■ **TASK OBJECTIVE**: Down to the last line, reproduce the data below exactly.

■ **EXERCISE INPUT**:
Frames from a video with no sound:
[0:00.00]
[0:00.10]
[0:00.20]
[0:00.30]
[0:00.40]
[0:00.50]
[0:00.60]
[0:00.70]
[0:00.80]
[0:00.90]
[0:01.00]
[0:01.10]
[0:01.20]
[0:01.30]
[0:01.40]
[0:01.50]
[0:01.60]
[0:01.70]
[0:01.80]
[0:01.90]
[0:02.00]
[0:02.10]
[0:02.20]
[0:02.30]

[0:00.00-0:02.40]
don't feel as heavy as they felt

■ **RESPONSE AREA**:
Frames from a video with no sound:
[0:00.00]
[0:00.10]
[0:00.20]
[0:00.30]
[0:00.40]
[0:00.50]
[0:00.60]
[0:00.70]
[0:00.80]
[0:00.90]
[0:01.00]
[0:01.10]
[0:01.20]
[0:01.30]
[0:01.40]
[0:01.50]
[0:01.60]
[0:01.70]
[0:01.80]
[0:01.90]
[0:02.00]
[0:02.10]
[0:02.20]
[0:02.30]

[0:00.00-0:02.40]
don't feel as heavy as they felt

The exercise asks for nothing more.